Sustained-release tablets prepared by compression coating technology achieve similar drug release to osmotic pump tablets: Process parameters and in vitro-in vivo evaluation

Over the past decades, a variety of controlled-release technologies have been developed to maintain a constant drug release rate in vivo. Osmotic pumps offer precise control and are widely used in marketed formulations. However, the manufacturing of osmotic pump tablets often involves additional steps like semipermeable membrane coating and laser drilling, which may increase the process complexity relative to simpler approaches such as compression coating. This study employed compression coating (CC) technology to prepare tofacitinib citrate sustained-release tablets (TOF SRTs), providing an alternative to osmotic pump tablets. By optimizing formulation and process parameters, we determined the appropriate amounts of glyceryl behenate as the sustained-release material (15 % in the core and 30 % in the coating) and the citric acid as the pH modifier (3 % in both the core and coating). The tablet core hardness was set at 25-30 N, and the overall tablet hardness was maintained at 100-110 N. Under these conditions, TOF SRTs achieved in vitro and in vivo drug release profiles similar to the commercially available formulation Xeljanz (R) XR, manufactured using osmotic pump technology.
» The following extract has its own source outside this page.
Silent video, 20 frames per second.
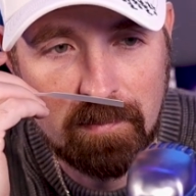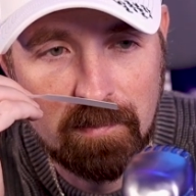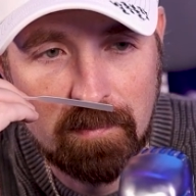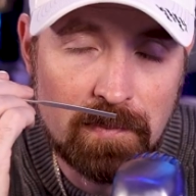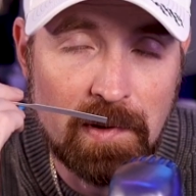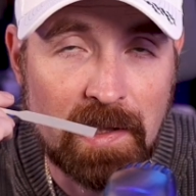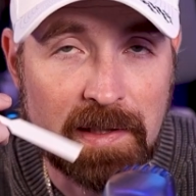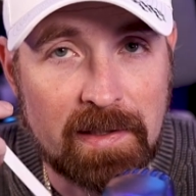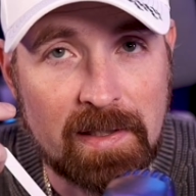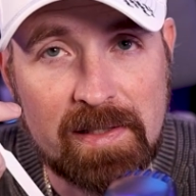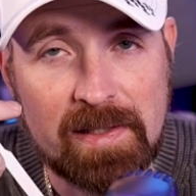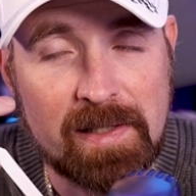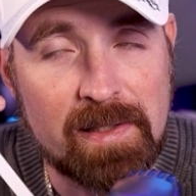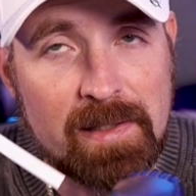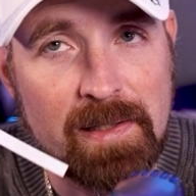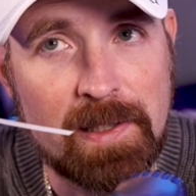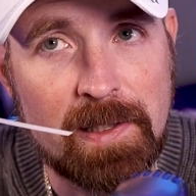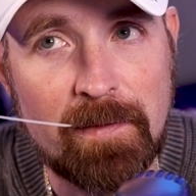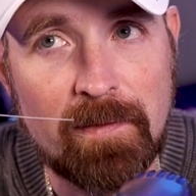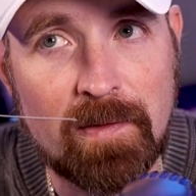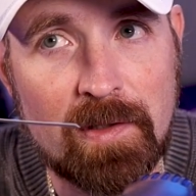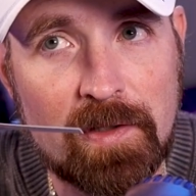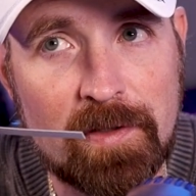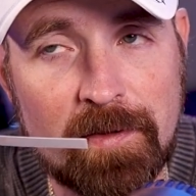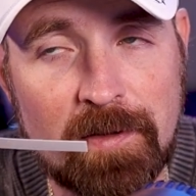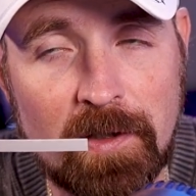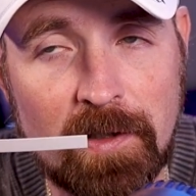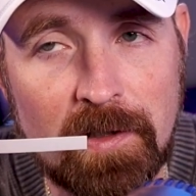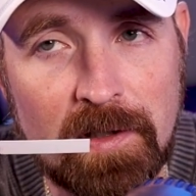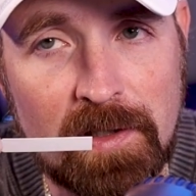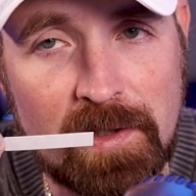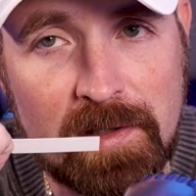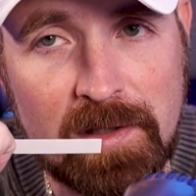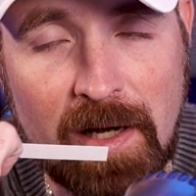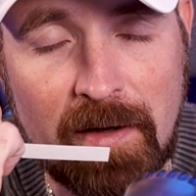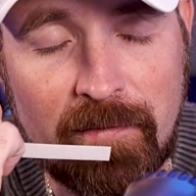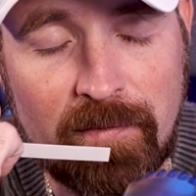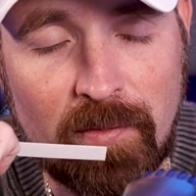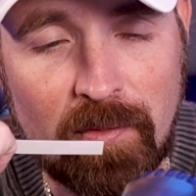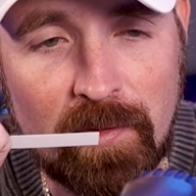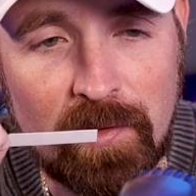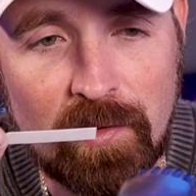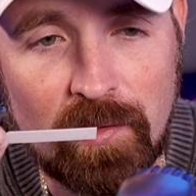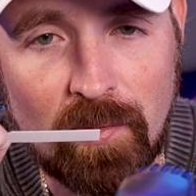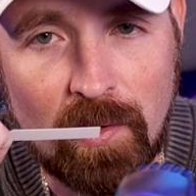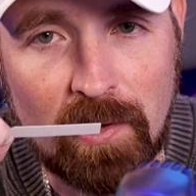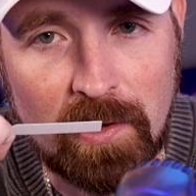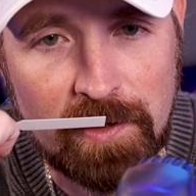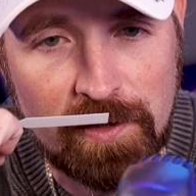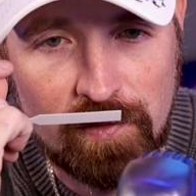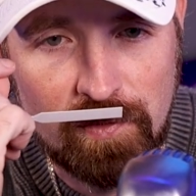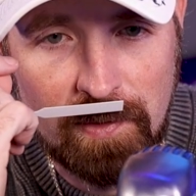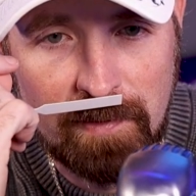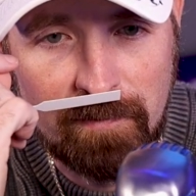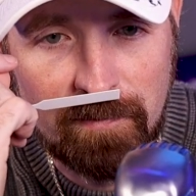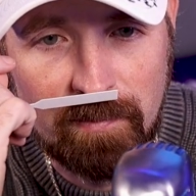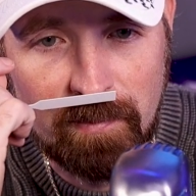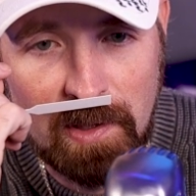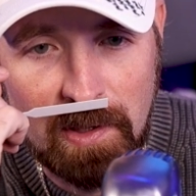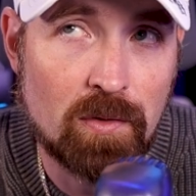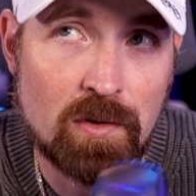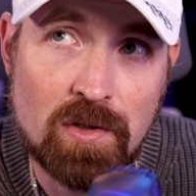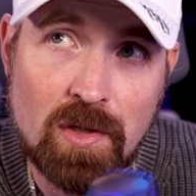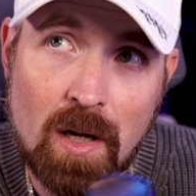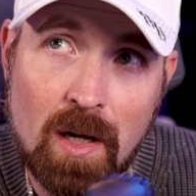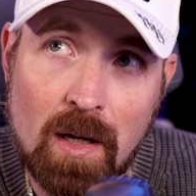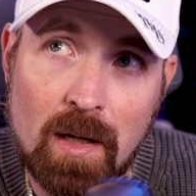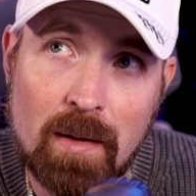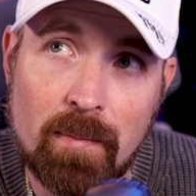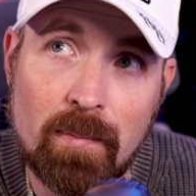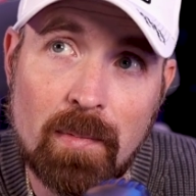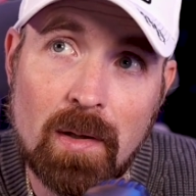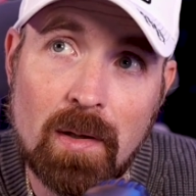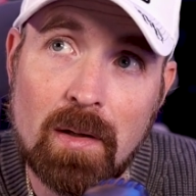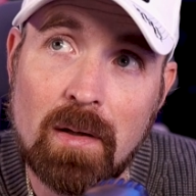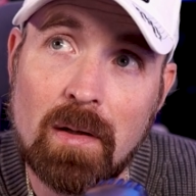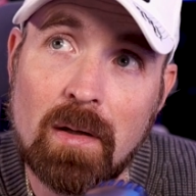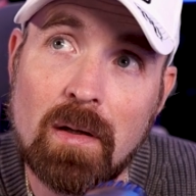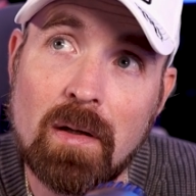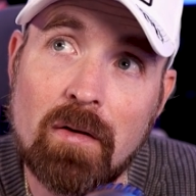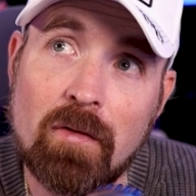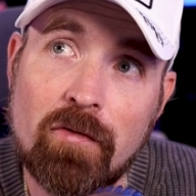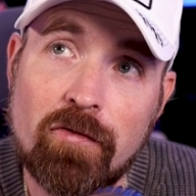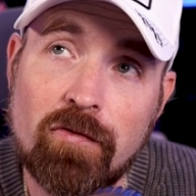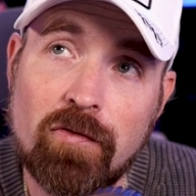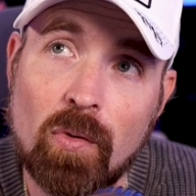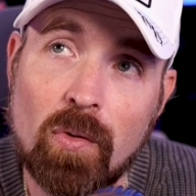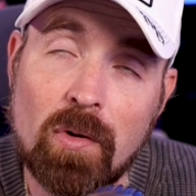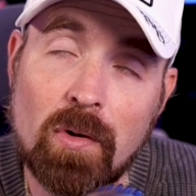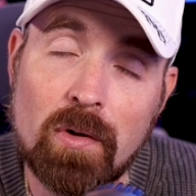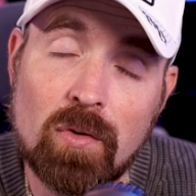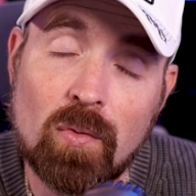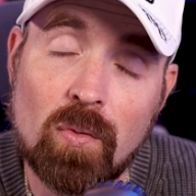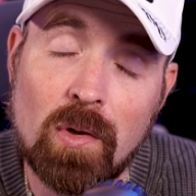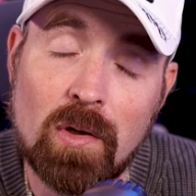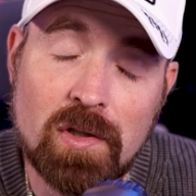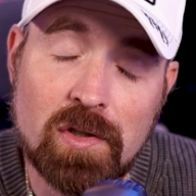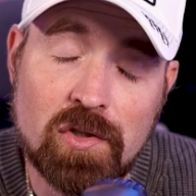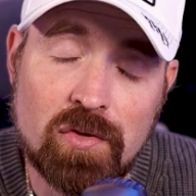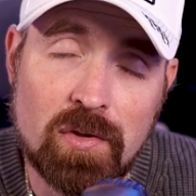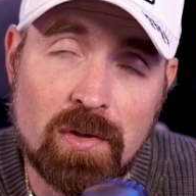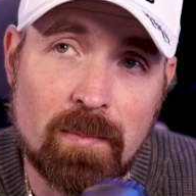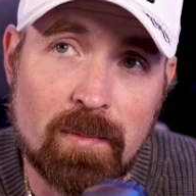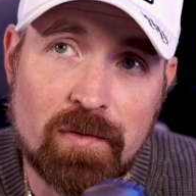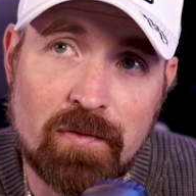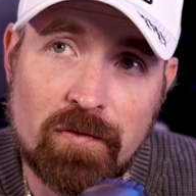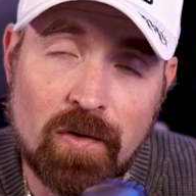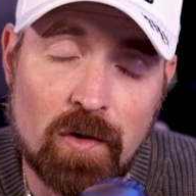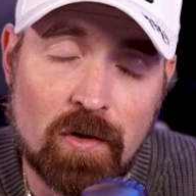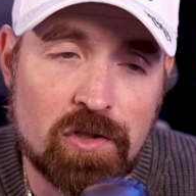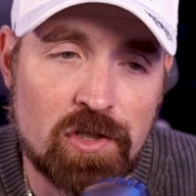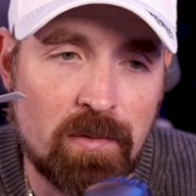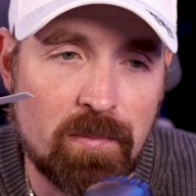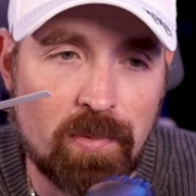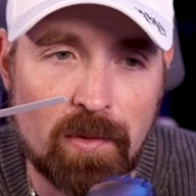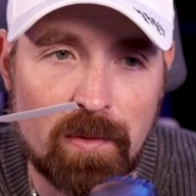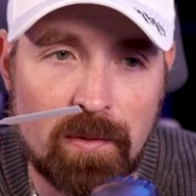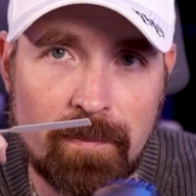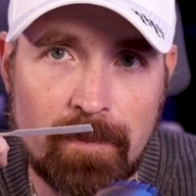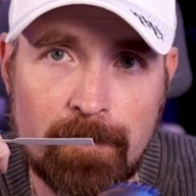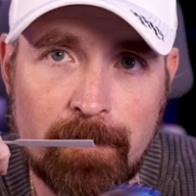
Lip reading: Like, this isn't even as good as Tom Ford Noir Extreme for me. Tom Ford Noir Extreme is far cheaper.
In vitro dissolution tests showed a similarity factor (f2) of 80.66, and pharmacokinetic studies in Beagle dogs revealed a relative bioavailability of 89.9 %. The technological breakthrough lies in its universal applicability. The release modulation mechanism, achieved by adjusting the ratio of sustained-release materials and micro-environment modifiers, as well as optimizing tablet core hardness, can be extended to other BCS II/IV drugs like apixaban and ibrutinib. This approach provides a novel strategy for the industrial production of highbioavailability sustained-release formulations, with significant potential for large-scale technological implementation.